The massive computing leaps have created new jobs since natural language processing engineers and developers are now able to leverage the latest technology and methods by getting a machine to understand sentences as a human would, said Lyden Foust, founder of Spatial, a Detroit-based startup which integrates hyperlocal social intelligence into any mobile or online map object.
"We would not have a company if it weren't for machine learning methods since we deal with large, unstructured and real-time data to help people understand what a place is like," he said.
Spatial's technology collects multiple streams of data which is mostly generated from social media to answer questions only a local would know such as "show me live jazz music, where do locals get coffee or which restaurants have best sunset views," said Foust.
Their use of artificial intelligence helps people "navigate like a local" and the data is used by other businesses such as the travel or real estate industries.

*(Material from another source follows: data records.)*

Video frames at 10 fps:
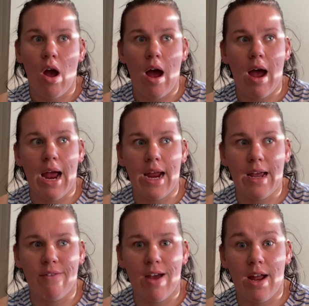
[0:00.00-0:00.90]
I
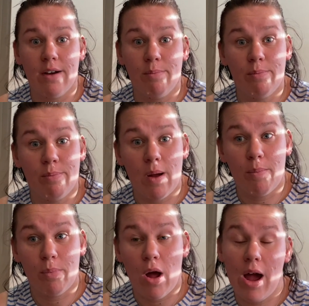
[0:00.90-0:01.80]
have had
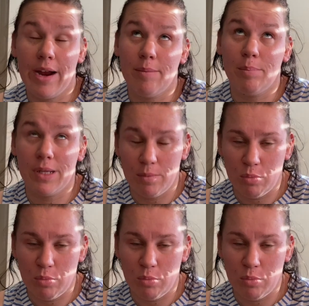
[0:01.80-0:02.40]
high blood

"Humans are great for understanding their environment by taking in visual signals," he said. "However, we cannot be in more than one place at one time and we cannot take in information about things we don't see. We are teaching machines to do this, at scale and in real time. The future of AI is not to replace humans, but to extend our ability to be human."

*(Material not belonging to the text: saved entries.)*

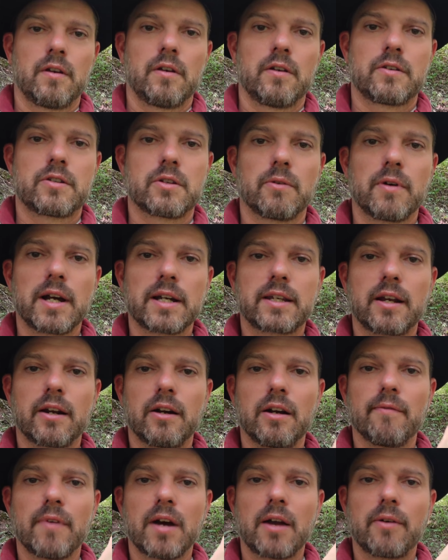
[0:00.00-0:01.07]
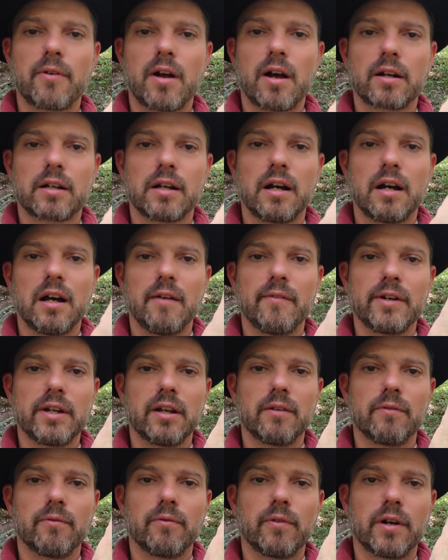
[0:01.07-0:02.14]
So I carry my rock hominy
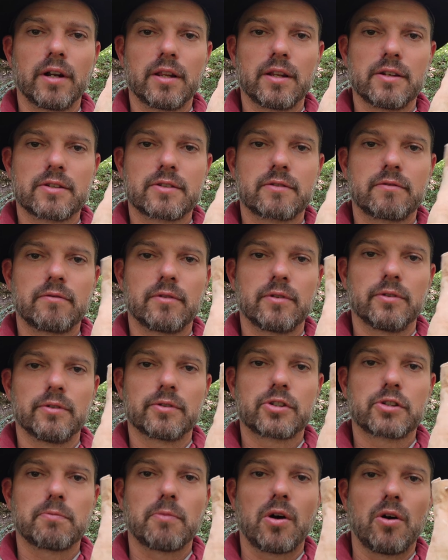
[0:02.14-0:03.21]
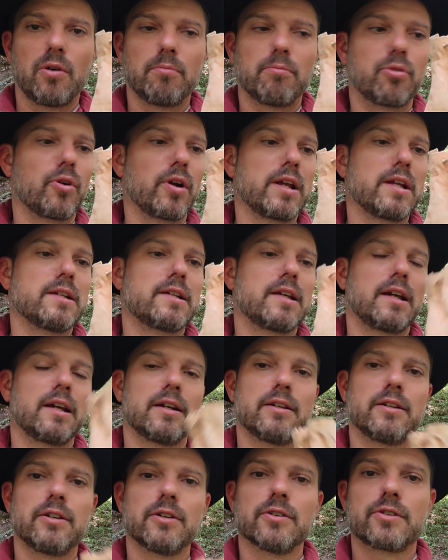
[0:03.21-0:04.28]
in one of these little small brain
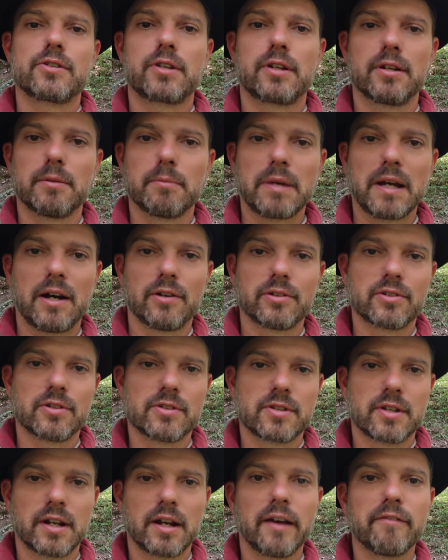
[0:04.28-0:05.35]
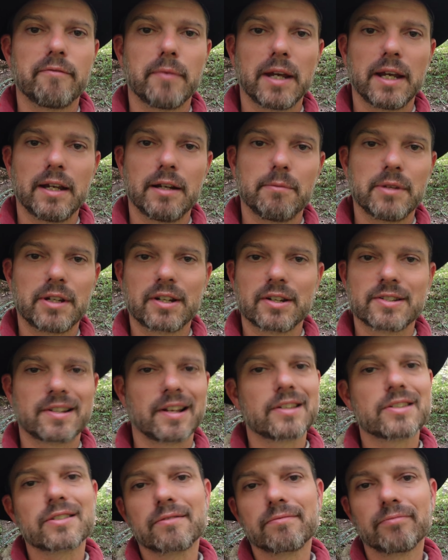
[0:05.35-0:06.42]
tan deerskin pouches that I've made because
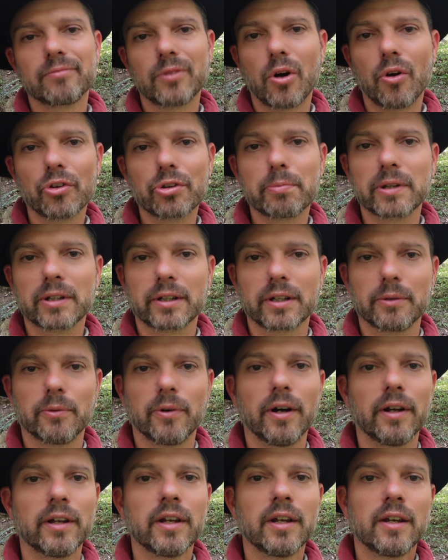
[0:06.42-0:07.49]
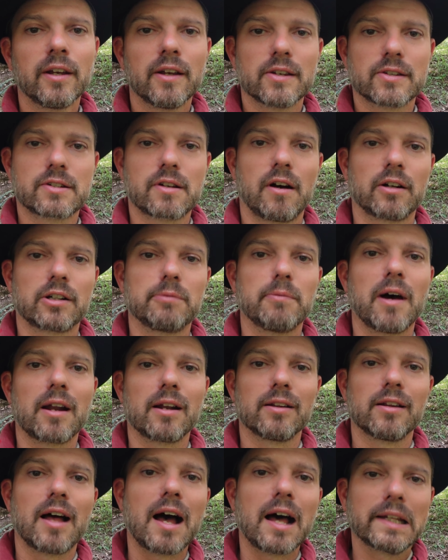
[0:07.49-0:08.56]
that's ultimately what is talked about a
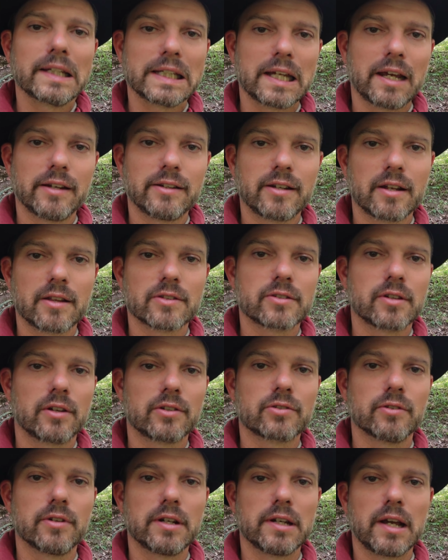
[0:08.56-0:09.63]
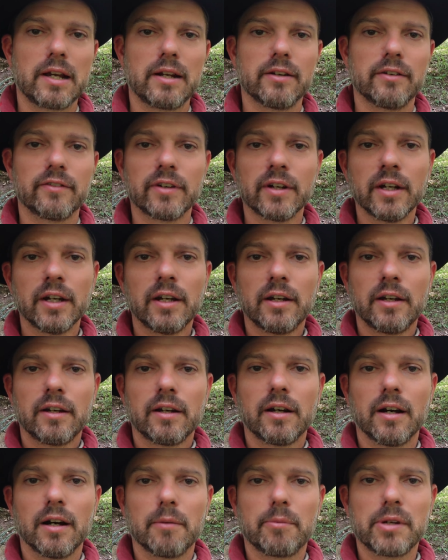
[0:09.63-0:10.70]
lot in the 18th century native
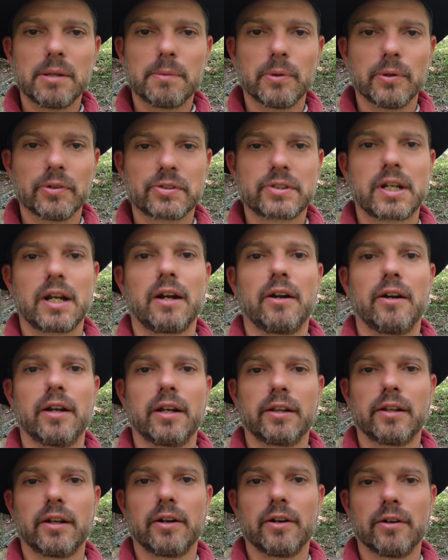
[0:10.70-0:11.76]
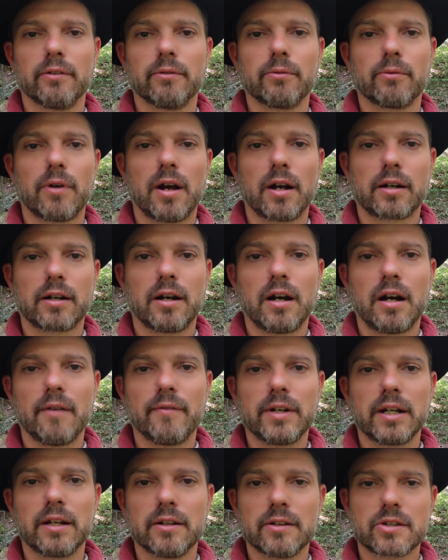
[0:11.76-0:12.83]
uh, peoples carrying their rock
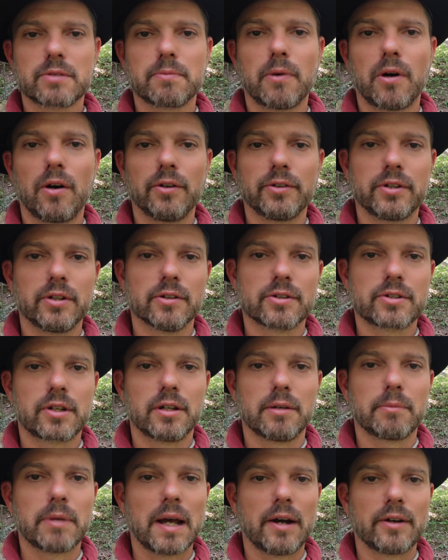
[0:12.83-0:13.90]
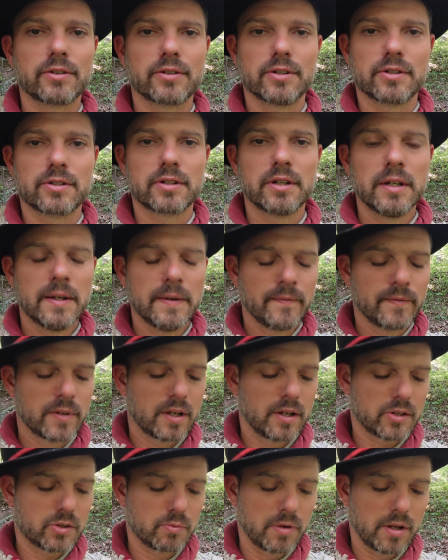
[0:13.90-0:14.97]
hominy in small deerskin pouches
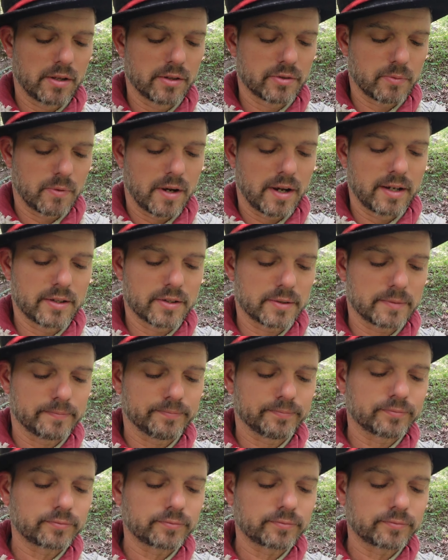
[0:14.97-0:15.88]
as well as whites.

One co-founder says his entire startup, Trim, is built around artificial intelligence and employs software engineers and designers. The San Francisco-based AI assistant automatically cancels subscriptions, fights overdraft fees and negotiate bills, said Thomas Smyth, CEO of Trim, which raised $2.2 million recently from venture investors including actor Ashton Kutcher.
"We believe AI will be the primary driver of American economic growth over the next century," he said. "Technology allows disruptors like Trim to scale rapidly and bring greater competition to retail financial services for the first time in decades, which translates into lower costs and a much better experience for consumers."